## Your objective:
The line containing "[1:55.05-1:56.05]" marks the start of the required copy, which runs to the final line of the entries; return those lines exactly, without any pictures.

## Source records:

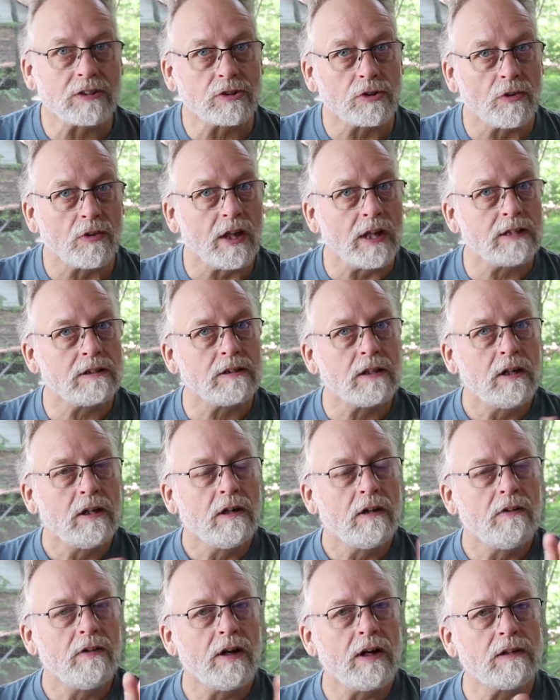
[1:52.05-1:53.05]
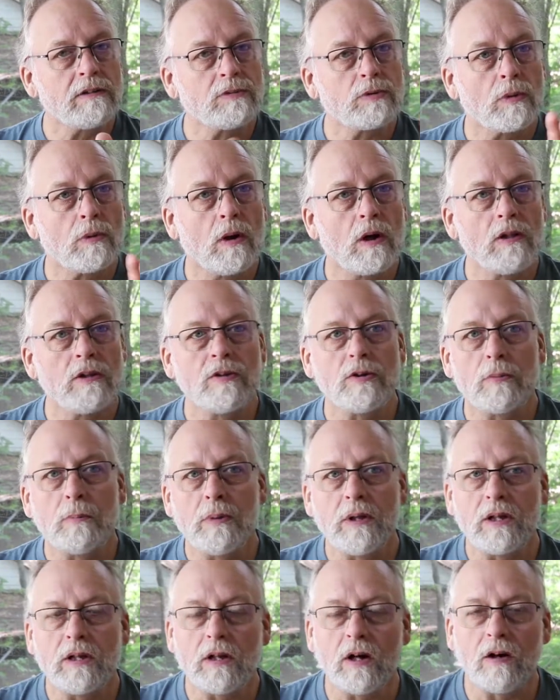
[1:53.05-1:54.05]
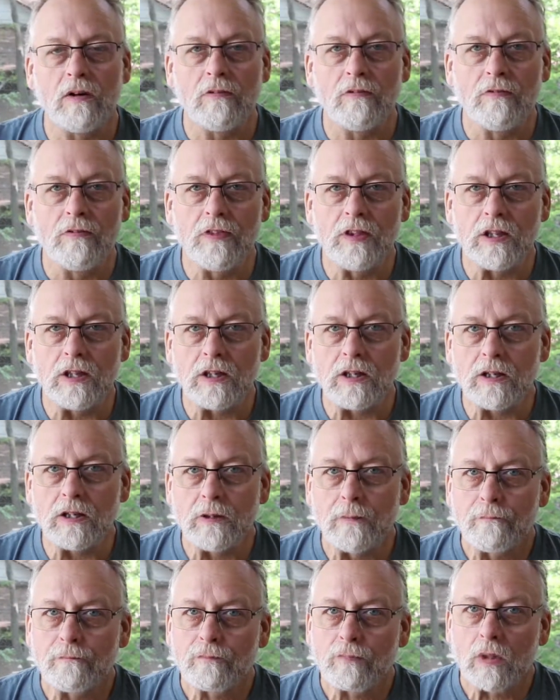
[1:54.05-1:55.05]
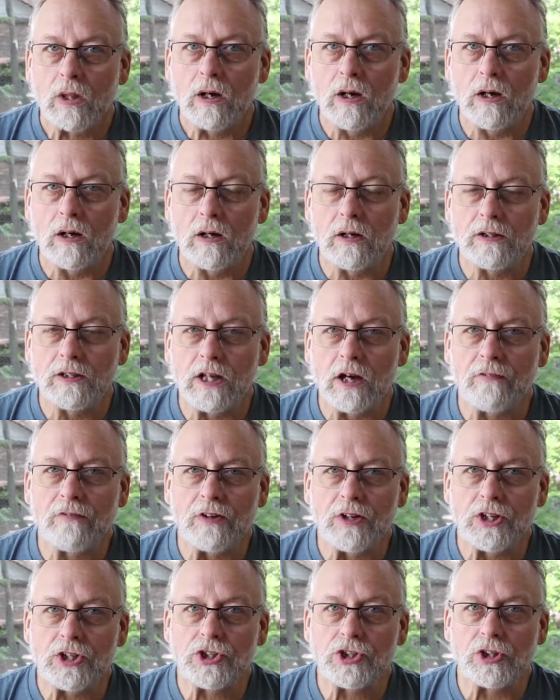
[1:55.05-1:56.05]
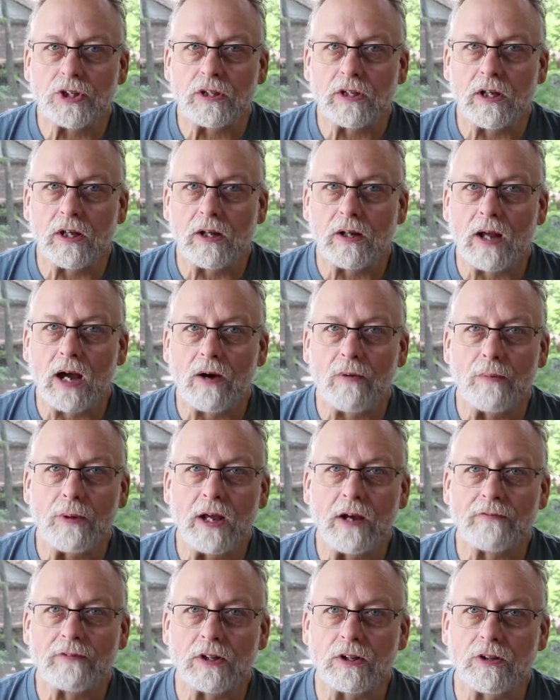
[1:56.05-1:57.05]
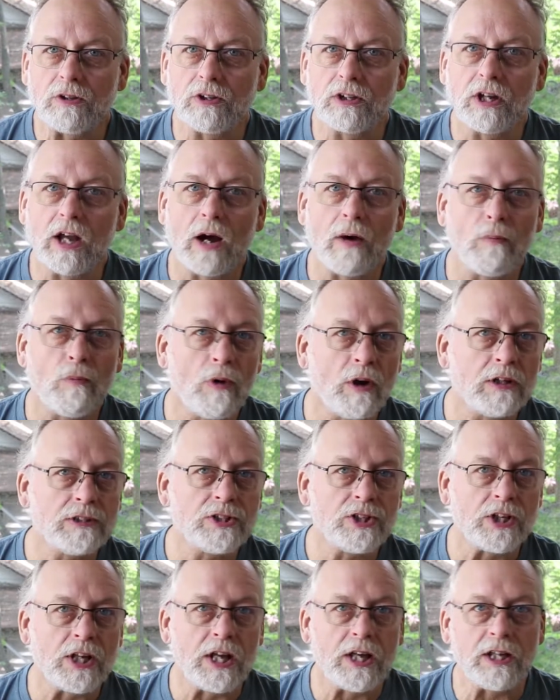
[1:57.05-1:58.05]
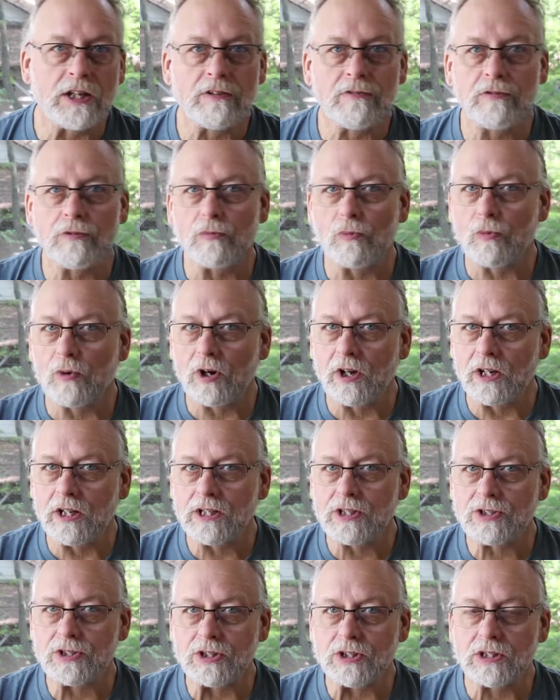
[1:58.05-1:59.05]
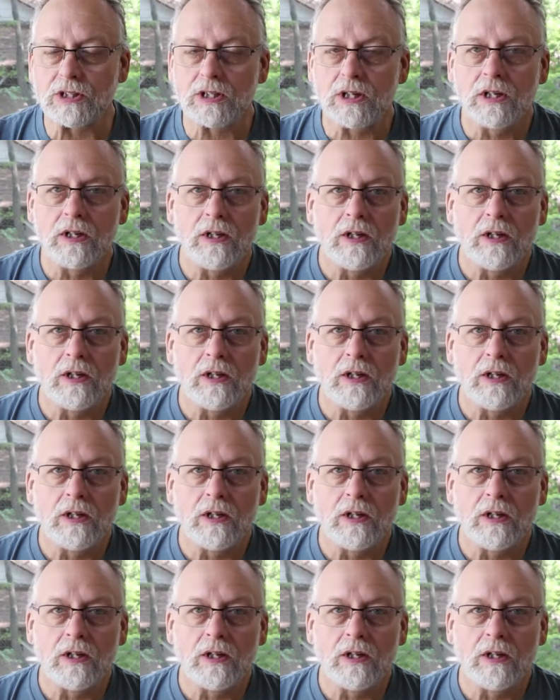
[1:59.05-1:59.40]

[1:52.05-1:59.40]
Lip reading: So that's a little bit of the definition and how we have to look at what's native and what isn't.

## Answer space:
[1:55.05-1:56.05]
[1:56.05-1:57.05]
[1:57.05-1:58.05]
[1:58.05-1:59.05]
[1:59.05-1:59.40]

[1:52.05-1:59.40]
Lip reading: So that's a little bit of the definition and how we have to look at what's native and what isn't.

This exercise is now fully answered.